I was impressed by GPT-2, to the point where I wouldn't be surprised if a future version of it could be used pivotally using existing protocols.
Consider generating half of a Turing test transcript, the other half being supplied by a human judge. If this passes, we could immediately implement an HCH of AI safety researchers solving the problem if it's within our reach at all. (Note that training the model takes much more compute than generating text.)
This might not be the first pivotal application of language models that becomes possible as they get stronger.
It's a source of superintelligence that doesn't automatically run into utility maximizers. It sure doesn't look like AI services, lumpy or no.
I don't see how GPT-2 is a step forward towards passing strong versions of the Turing test.

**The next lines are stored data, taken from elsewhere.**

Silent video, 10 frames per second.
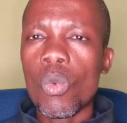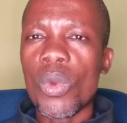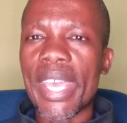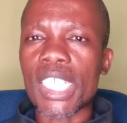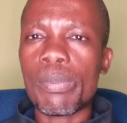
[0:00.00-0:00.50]

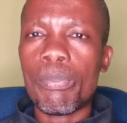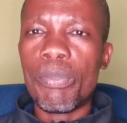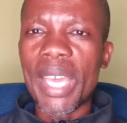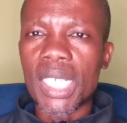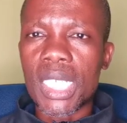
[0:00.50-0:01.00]
We
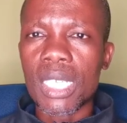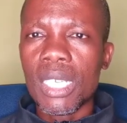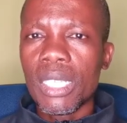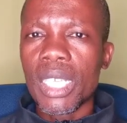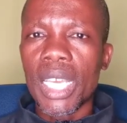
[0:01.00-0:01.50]
expect
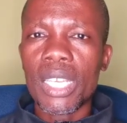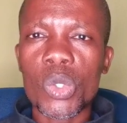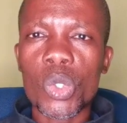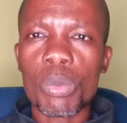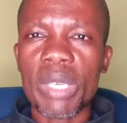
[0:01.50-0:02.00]
the
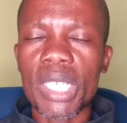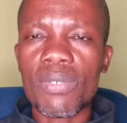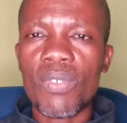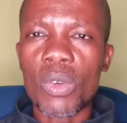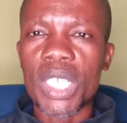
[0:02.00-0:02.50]

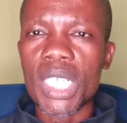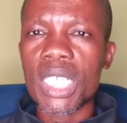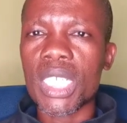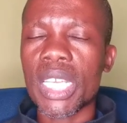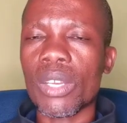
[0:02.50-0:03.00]
Suzman
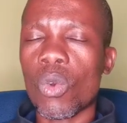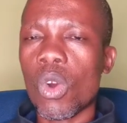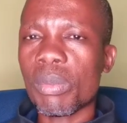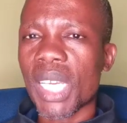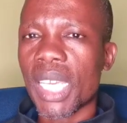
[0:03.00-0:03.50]
Foundation and
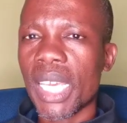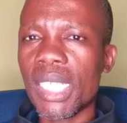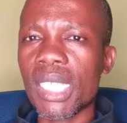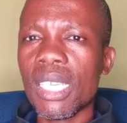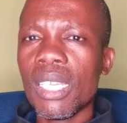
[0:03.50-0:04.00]
COMSA
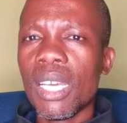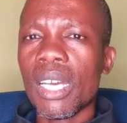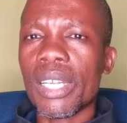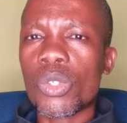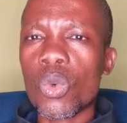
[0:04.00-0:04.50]
case
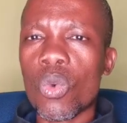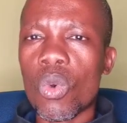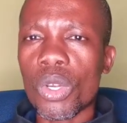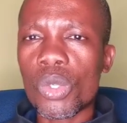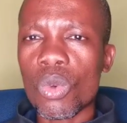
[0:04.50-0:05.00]
to
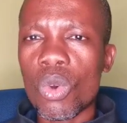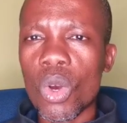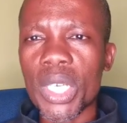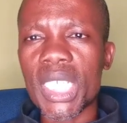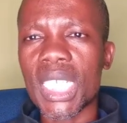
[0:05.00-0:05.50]
go to
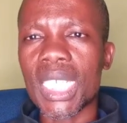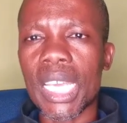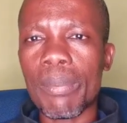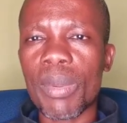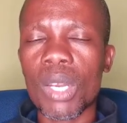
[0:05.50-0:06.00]
court
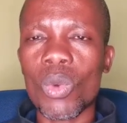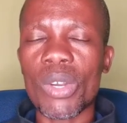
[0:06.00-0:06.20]
in April.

I'm not familiar with the details of GPT-2 and maybe I'm interpreting the definition of "utility maximizer" incorrectly, but isn't GPT-2 some neural network that is trained to minimize a loss function that corresponds to predicting the next word correctly?
GPT-2 works by deterministically fetching the probability distribution over the next token, then sampling from it. It is plausible that the probability it assigns to 6 is no larger than 80%, but it's simple enough to postprocess every probability larger than 50% to 100%. (This isn't always done because when completing a list prefix of size 4, it would always produce an infinite list, because the probability of another , is more than 50%.)